Exercise objective: Would you retype the lines from the one that holds "(27.08 s to 28.08 s)" to the final line of the entries below, both ends included and exactly as written, but without pictures?

Data extracts:
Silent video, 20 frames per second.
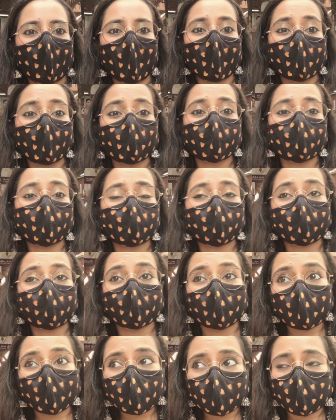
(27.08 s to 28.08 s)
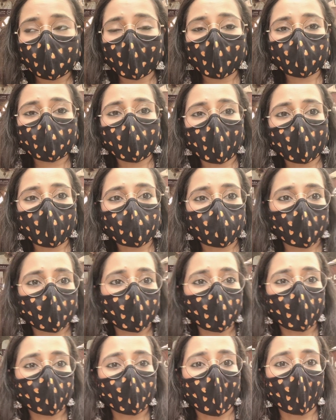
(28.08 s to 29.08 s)
And this place has been
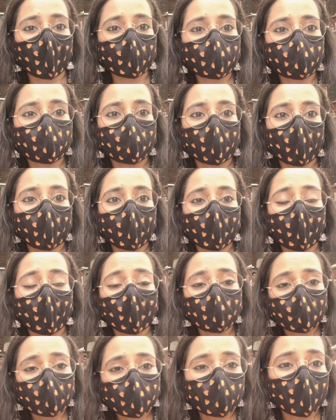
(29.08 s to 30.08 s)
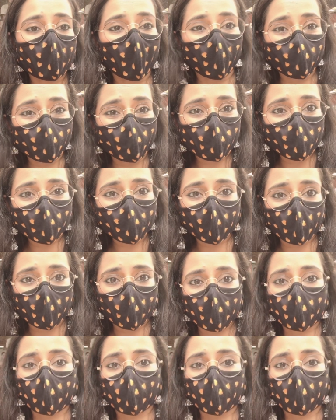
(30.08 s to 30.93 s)
around for almost a hundred years.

Written solution:
(27.08 s to 28.08 s)
(28.08 s to 29.08 s)
And this place has been
(29.08 s to 30.08 s)
(30.08 s to 30.93 s)
around for almost a hundred years.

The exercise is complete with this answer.